There is now so much emphasis upon the reading skills needed for the impact of a tremendously symbolic world that children are being hurried into the task earlier and earlier. All of this ignores the fact that reading abilities are now of greater concern to parents than they are to children. Further, there is too little attention being paid to the stresses being heaped upon these children who have not achieved the learning skills they must have for all academic subjects. “How To Develop Your Child’s Intelligence” includes two separate wall charts of intellectual development that are excellent resources.

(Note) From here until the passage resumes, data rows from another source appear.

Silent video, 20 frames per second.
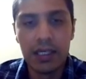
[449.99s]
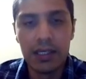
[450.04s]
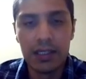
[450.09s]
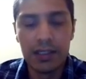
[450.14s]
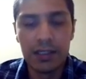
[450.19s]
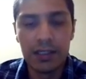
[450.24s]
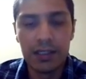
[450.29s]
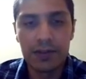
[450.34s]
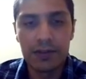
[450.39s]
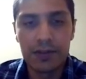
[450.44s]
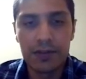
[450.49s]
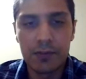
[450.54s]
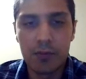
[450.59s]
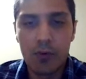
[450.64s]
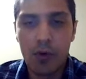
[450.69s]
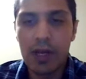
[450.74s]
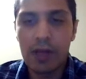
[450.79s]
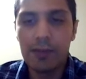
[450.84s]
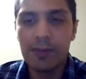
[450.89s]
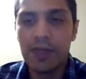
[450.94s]
So
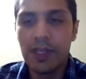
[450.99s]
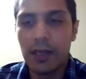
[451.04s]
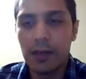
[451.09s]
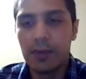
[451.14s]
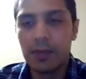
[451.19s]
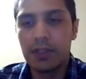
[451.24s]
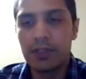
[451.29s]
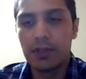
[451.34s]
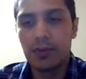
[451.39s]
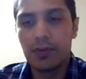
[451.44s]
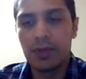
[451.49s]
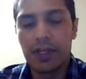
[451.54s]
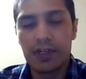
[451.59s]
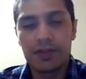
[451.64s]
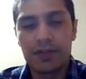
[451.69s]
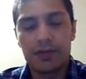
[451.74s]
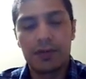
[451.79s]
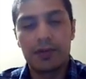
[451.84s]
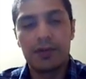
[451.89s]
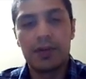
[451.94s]
we want to be able to
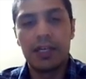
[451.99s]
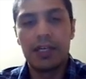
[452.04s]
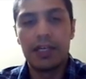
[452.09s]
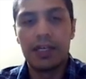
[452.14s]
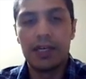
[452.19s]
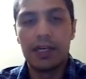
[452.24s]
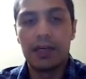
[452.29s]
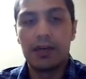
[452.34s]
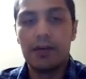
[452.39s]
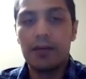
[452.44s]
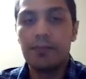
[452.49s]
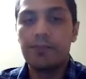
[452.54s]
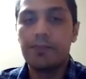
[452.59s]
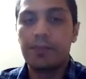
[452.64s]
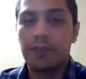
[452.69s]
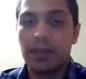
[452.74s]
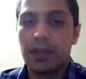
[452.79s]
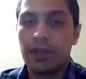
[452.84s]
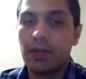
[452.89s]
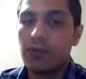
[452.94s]
cluster in a
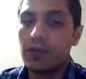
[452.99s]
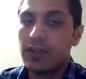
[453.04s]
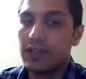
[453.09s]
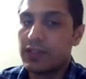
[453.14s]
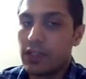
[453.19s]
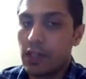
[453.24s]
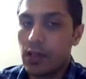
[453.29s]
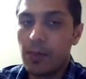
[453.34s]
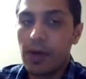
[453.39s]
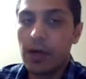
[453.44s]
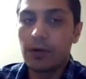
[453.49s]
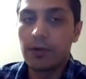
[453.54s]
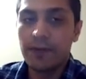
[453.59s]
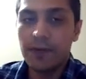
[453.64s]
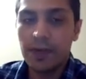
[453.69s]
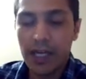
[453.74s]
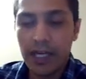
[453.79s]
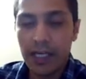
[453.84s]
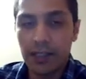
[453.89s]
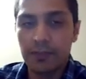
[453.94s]
reasonable amount
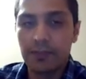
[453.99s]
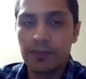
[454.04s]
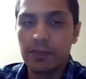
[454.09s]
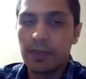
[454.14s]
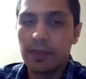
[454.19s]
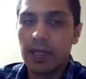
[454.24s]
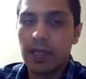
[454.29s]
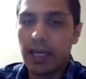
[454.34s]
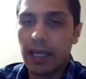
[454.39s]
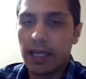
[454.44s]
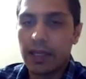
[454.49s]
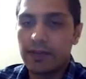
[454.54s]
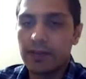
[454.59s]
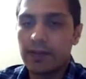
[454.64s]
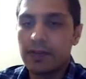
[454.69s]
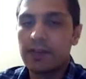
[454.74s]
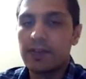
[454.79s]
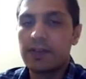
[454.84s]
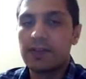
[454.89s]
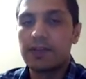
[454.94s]
of time.
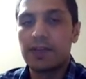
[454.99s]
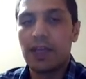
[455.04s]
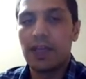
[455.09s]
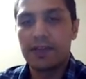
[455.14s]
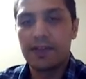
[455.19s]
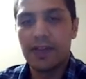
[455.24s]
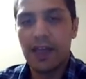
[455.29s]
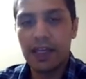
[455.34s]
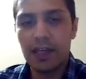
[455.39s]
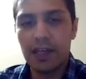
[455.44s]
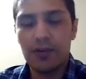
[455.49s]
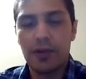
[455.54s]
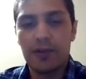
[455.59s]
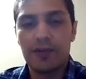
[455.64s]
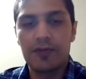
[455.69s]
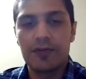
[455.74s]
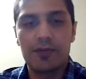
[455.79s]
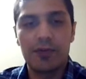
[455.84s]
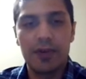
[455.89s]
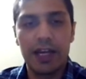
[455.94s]
And this second
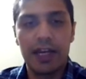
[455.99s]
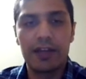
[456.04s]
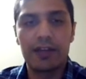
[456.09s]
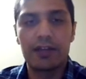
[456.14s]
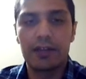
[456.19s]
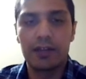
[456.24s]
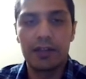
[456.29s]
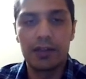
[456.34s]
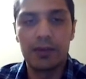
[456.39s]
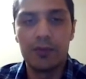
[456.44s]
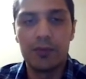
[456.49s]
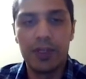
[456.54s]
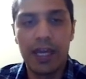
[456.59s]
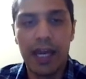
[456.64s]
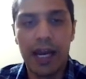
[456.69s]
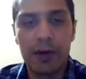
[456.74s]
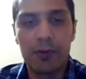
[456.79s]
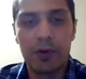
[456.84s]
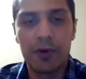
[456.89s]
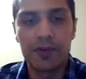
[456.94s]
constraint we
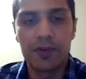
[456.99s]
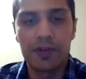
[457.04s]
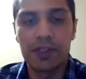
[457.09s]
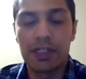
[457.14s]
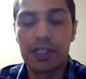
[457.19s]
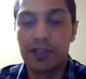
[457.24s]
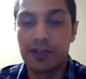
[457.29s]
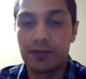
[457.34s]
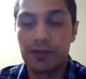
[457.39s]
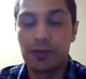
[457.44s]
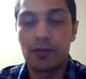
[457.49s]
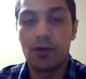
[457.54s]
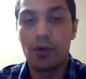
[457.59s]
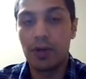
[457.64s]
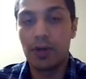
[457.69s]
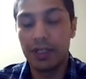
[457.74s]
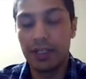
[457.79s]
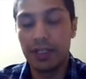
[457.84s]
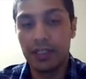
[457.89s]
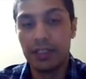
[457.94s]
had was the cluster
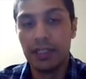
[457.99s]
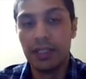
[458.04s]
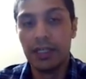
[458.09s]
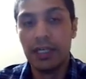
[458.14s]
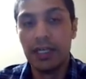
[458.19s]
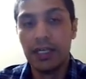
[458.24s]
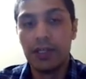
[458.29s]
quality.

Although the multidisciplinary nature of learning disabilities has been recognized for some time, the scope of each of the several disciplines involved is often less well understood. Professionals, such as pediatricians, and parents often are unable to measure the quality of services being rendered to a child. This book, “Treatment and Management of Children With Learning Disabilities“ by Dr. Harold A. Solan (Editor) takes the panorama of information about learning disabilities and enables the reader to develop a reasonable expectation of the scope and level of educational and professional services administered by each of the individuals who is teaching and/or treating the child. Contributors include neurology, education, behavioral optometry, psychiatry, psychology and speech/language.
“Eye Power” by Ann Hoopes is based upon the premise that vision is the principal link between the brain and the outside world and thus serves as the master coordinator of every part of the human organism. The author is the director of the Wellness Center in Washington D.C. writes that vision therapy can result in improved self-awareness, vitality and mental efficiency.